Here I have the acquirer's debt and the cell underneath, K28, will be the target's debt.
And as you can see, because the debt is going to be refinanced, our existing debt balance is zero.
As I mentioned earlier, we're going to pay down the existing debt balance in the first year if there is an existing debt balance. So, the pay down is simply going to be equal to this formula that we wrote earlier, so I'll simply link to this cell.
And the existing debt balance will simply be the sum.
And I'll copy across for the remaining cells.
Now we can calculate our cash balances starting with the opening cash balance. And again, I'll scroll up to the top and I can find the opening cash balance by taking the predeal combined cash balance and subtracting the cash used in the transaction which I can find in my sources and uses table and I'll link to both cells.
The cash increase or decrease is going to be the cash available for debt repayment plus the amount repaid and then the closing debt balance will be the sum of these two numbers.
Again, I'll link for the opening cash balance and copy across.
From our analysis, it appears that the combined company will have a very healthy cash balance by 2021 and what's more, the debt will have reduced substantially. Now that we have the transaction debt balance for each year, we can go back to our income statement and fix our interest expense calculation.
And as you might remember, I had this highlighted in yellow.
And to fix this calculation, I'll go back and select the interest rate which will be anchored and multiplied by the new transaction debt balance.
And this will serve to increase my earnings over time.
I'll make sure this is a negative number and then copy across.
And of course, I can also change the color now that this has been amended.
When a company has a situation like this, where the cash balance is growing rapidly but still with a sizeable amount of debt it may want to pay down the debt faster than is necessary.
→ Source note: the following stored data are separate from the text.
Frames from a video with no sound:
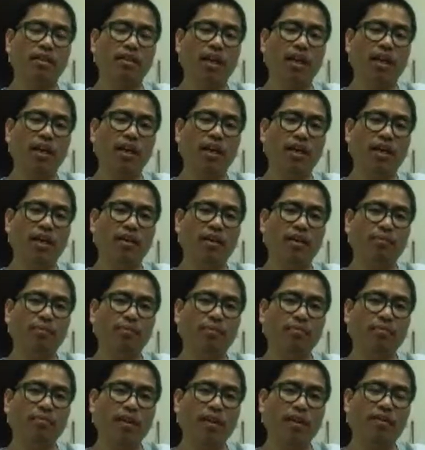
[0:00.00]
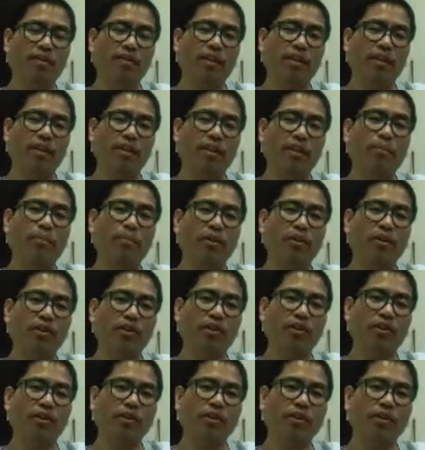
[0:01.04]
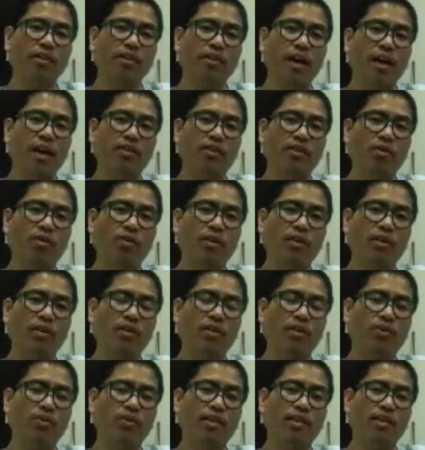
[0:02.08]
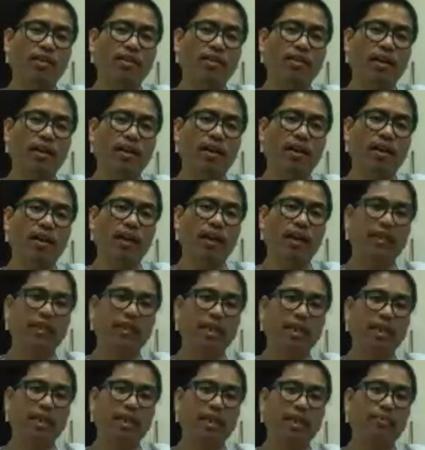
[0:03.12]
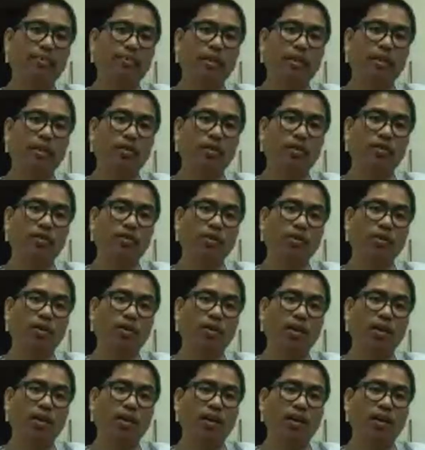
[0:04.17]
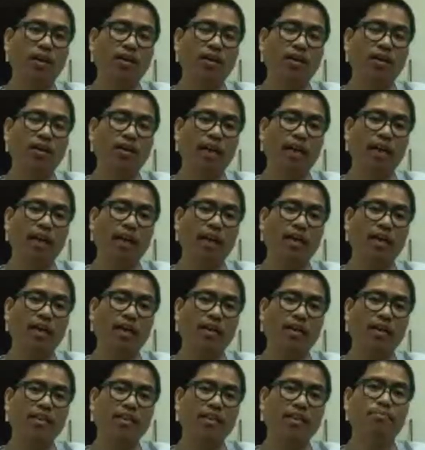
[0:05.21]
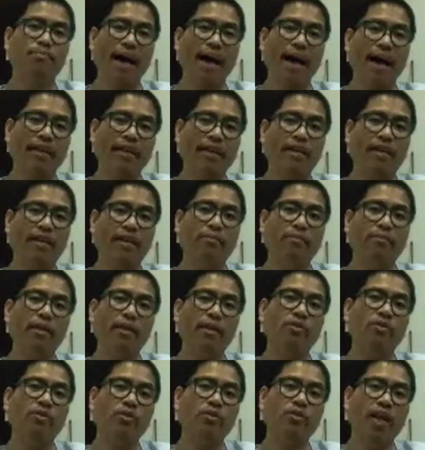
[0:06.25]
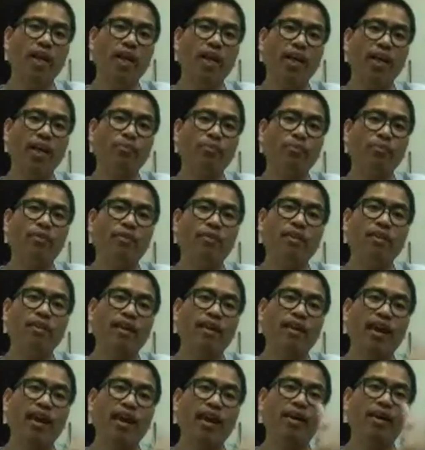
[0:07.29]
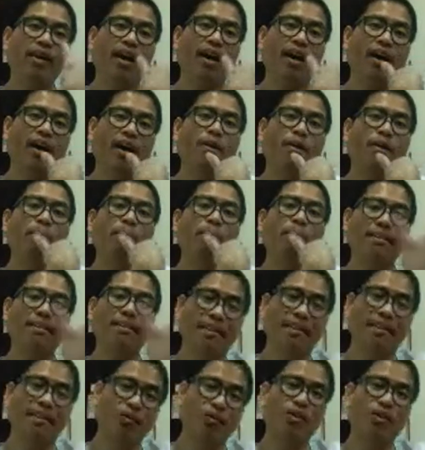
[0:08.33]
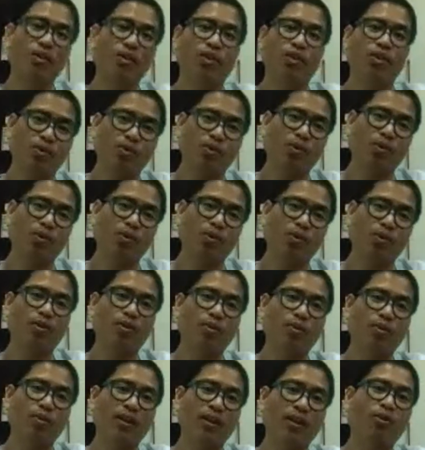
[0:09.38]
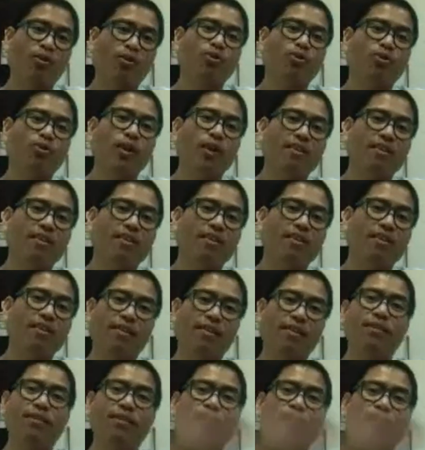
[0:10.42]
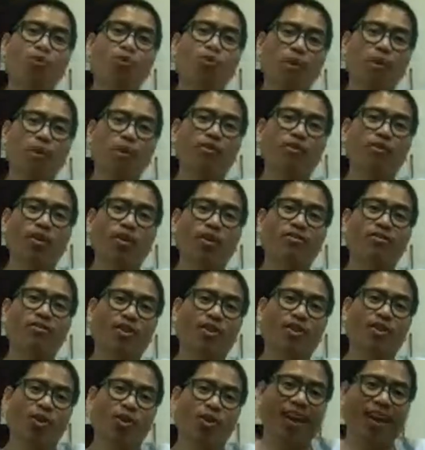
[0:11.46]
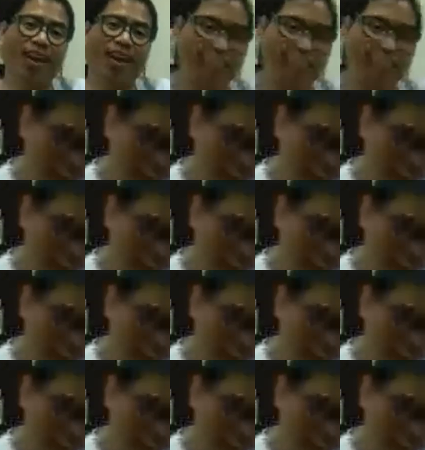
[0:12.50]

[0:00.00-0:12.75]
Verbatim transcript: okay? And then the partner of this other cholesterol is the LDL, the bad cholesterol, okay, is bad. Meaning to say, this high uh, positive cholesterol or good cholesterol will not also exist if there is no bad cholesterol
Based on our knowledge of the type of debt the Shirt Shop can garner for this transaction, I'm going to assume that this debt can be paid down quickly and faster than the 10% principal payment that we've already modeled and in my formula, I'm going to assume that any cash available for debt repayment is used with the proviso being that the minimum payment must be the 51.3 million. In addition, I'm going need to check to see what the ending transaction balance is to make sure that I don't pay additional money on the debt pay down when this balance is zero. So, let's jump into our formula and begin. So, the first thing we're going to do is create a min function and the min function will check if our current formula is greater than the transaction debt balance which I'll select here.
If it is smaller, then we need to write an if function and the if function will check if the cash available for debt repayment is less than our current formula.
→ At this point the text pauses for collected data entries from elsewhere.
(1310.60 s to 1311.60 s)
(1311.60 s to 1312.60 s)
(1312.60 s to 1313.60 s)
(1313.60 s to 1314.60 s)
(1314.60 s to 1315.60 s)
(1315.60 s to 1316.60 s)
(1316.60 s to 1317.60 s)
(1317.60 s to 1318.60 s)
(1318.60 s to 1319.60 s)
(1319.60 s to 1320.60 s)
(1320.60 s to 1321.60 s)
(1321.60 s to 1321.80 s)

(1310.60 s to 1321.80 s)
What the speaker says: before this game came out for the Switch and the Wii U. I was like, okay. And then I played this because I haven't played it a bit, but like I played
If it is less than our current formula, then we'll accept our current formula which is the 51.3.
And if the cash available for debt repayment is greater, then we'll simply accept the cash available for debt repayment.
And then I'll close my brackets.
And now I copy across for the remaining cells.
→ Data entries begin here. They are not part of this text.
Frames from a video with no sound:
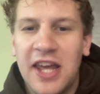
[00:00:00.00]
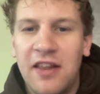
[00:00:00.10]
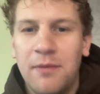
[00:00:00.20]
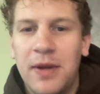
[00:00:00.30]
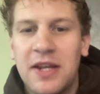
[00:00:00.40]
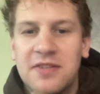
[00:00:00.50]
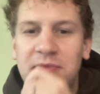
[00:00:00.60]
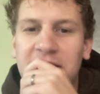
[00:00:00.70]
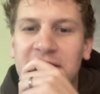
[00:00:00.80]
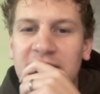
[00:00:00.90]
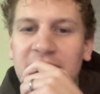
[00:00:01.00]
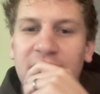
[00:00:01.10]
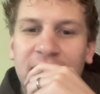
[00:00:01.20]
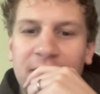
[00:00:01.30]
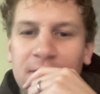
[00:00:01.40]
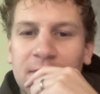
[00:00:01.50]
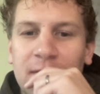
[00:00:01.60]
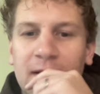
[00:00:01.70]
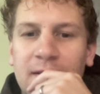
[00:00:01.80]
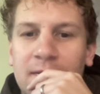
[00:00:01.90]
Caleb Banks makes it into the first
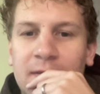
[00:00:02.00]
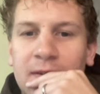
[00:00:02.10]
round.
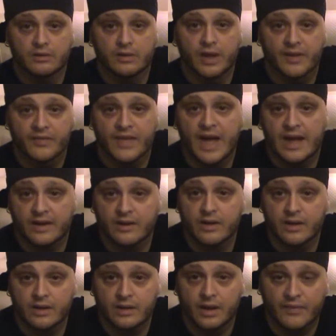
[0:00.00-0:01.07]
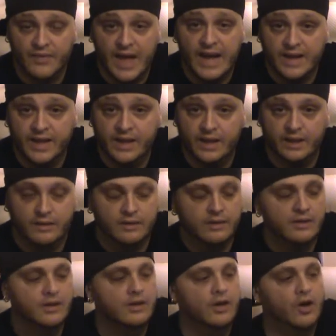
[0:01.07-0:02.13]
in that key.
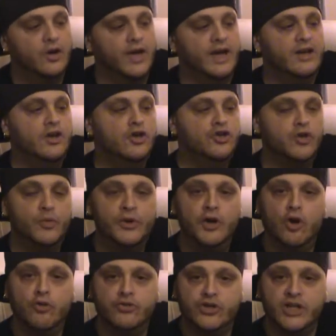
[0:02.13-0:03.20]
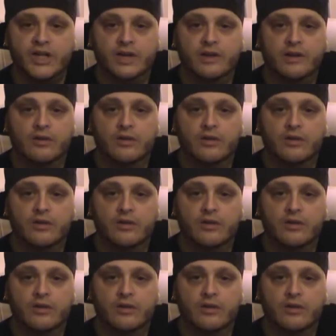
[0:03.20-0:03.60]
Okay, so we know G.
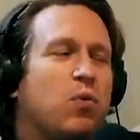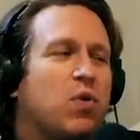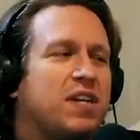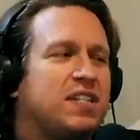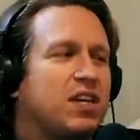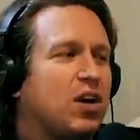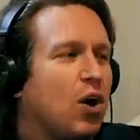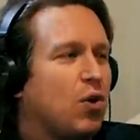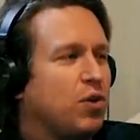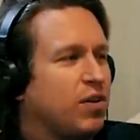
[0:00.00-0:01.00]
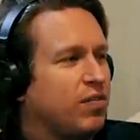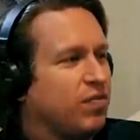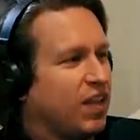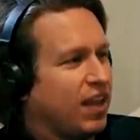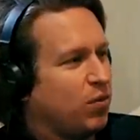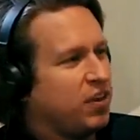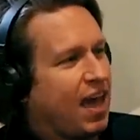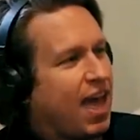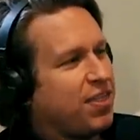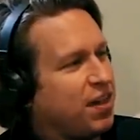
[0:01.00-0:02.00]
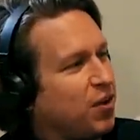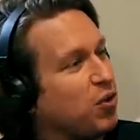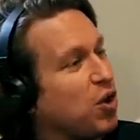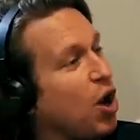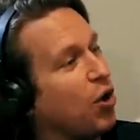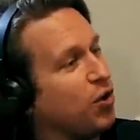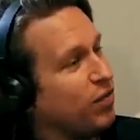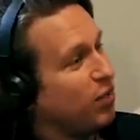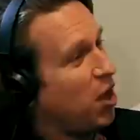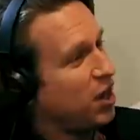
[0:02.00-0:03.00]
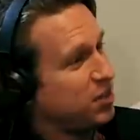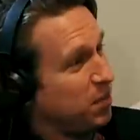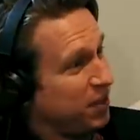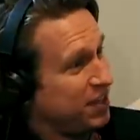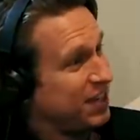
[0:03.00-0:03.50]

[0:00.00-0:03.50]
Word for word: what is the code of like the ethical code of locksmiths?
When I do this, you can see that the ending transaction debt balance is now much smaller and what's more, our closing cash balance stays constant at 200 million for the last four years and essentially any cash that I'm generating each year from the business is going to pay down any debt that's owed. In the second year of our projection, we have an interesting anomaly where the amount of cash generated is less than the amount of debt required. In this scenario, our cash balance decreases.
If you look at our model, the reasons for this low amount of cash is due to integration costs but also a problem with inventory.
With our model now complete, in the next lesson we'll examine the implications for Shirt Shop and Trouser Town and run sensitivity analysis as part of our final recommendation.